TASK INPUT =>
■ ■ ■

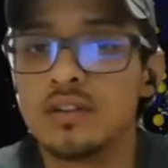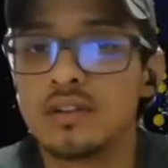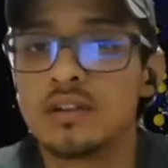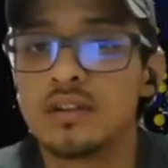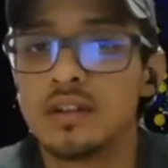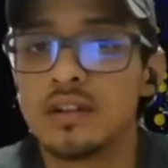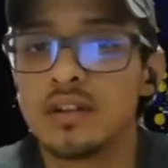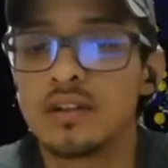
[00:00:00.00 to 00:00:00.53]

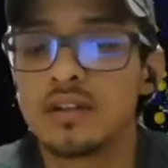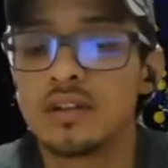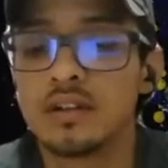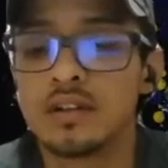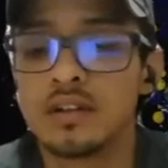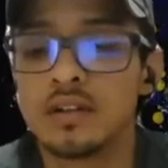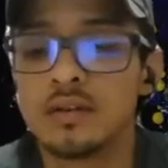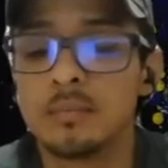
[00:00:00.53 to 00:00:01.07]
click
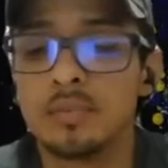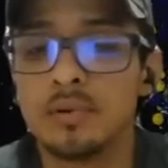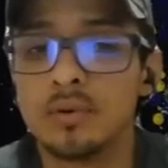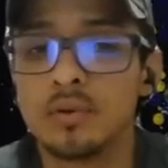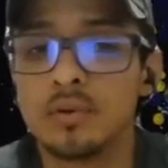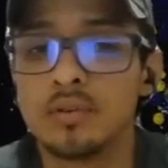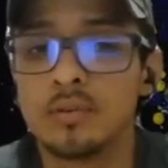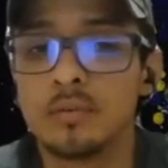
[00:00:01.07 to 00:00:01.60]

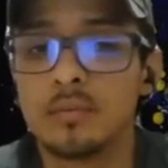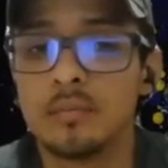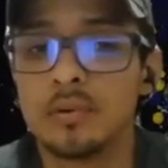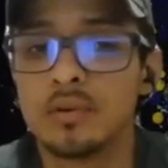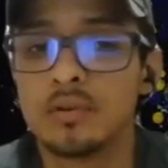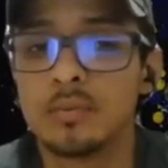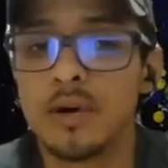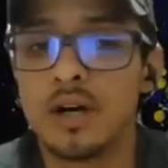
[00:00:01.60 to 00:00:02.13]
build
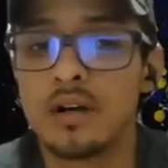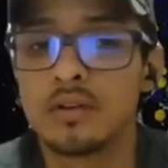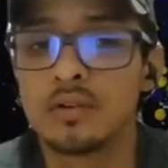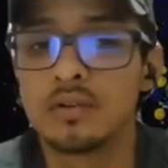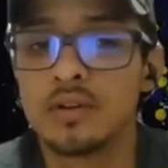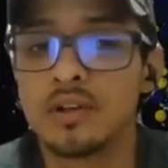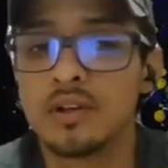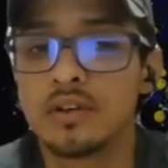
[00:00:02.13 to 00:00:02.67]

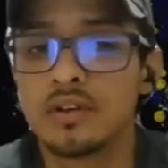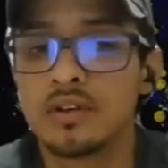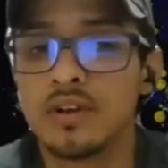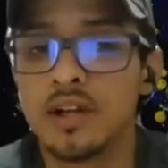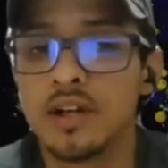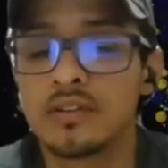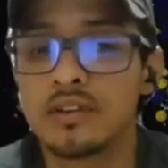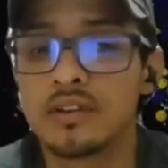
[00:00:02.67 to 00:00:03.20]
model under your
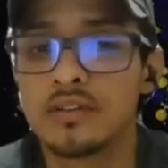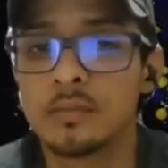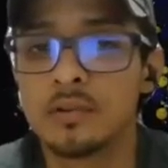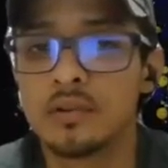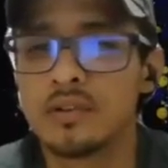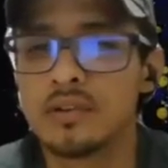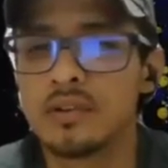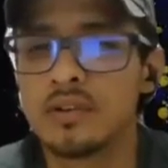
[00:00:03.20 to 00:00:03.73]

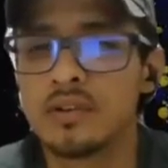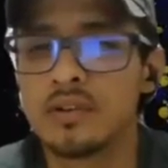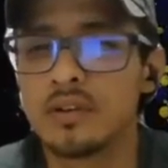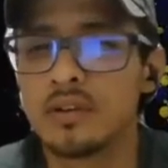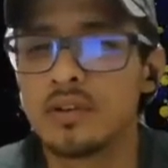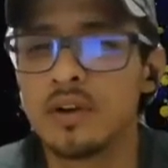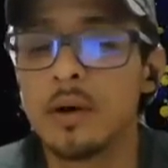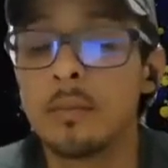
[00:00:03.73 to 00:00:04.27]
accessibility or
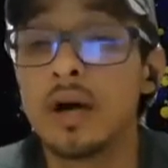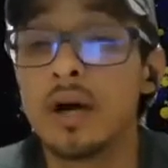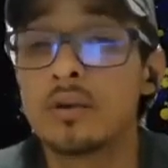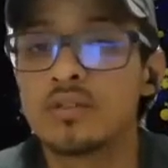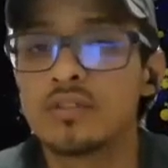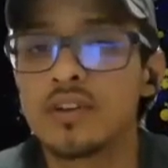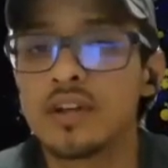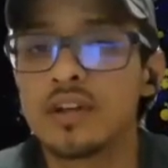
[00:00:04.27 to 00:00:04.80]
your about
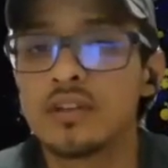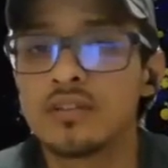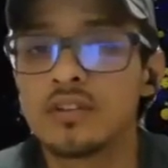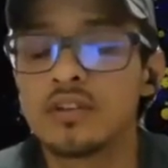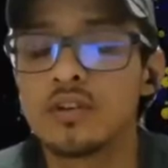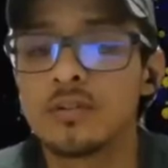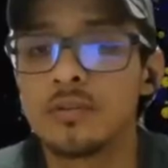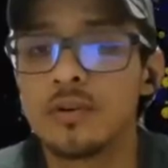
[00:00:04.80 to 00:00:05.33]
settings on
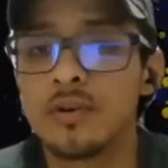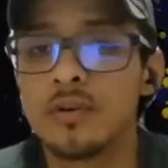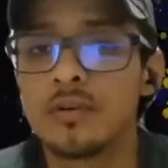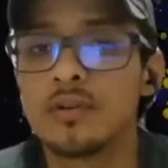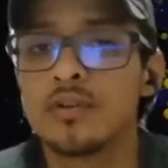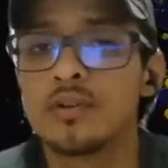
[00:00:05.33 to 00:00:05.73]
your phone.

■ ■ ■

One exact copy of the data is required, and it should hold no pictures.

[00:00:00.00 to 00:00:00.53]

[00:00:00.53 to 00:00:01.07]
click
[00:00:01.07 to 00:00:01.60]

[00:00:01.60 to 00:00:02.13]
build
[00:00:02.13 to 00:00:02.67]

[00:00:02.67 to 00:00:03.20]
model under your
[00:00:03.20 to 00:00:03.73]

[00:00:03.73 to 00:00:04.27]
accessibility or
[00:00:04.27 to 00:00:04.80]
your about
[00:00:04.80 to 00:00:05.33]
settings on
[00:00:05.33 to 00:00:05.73]
your phone.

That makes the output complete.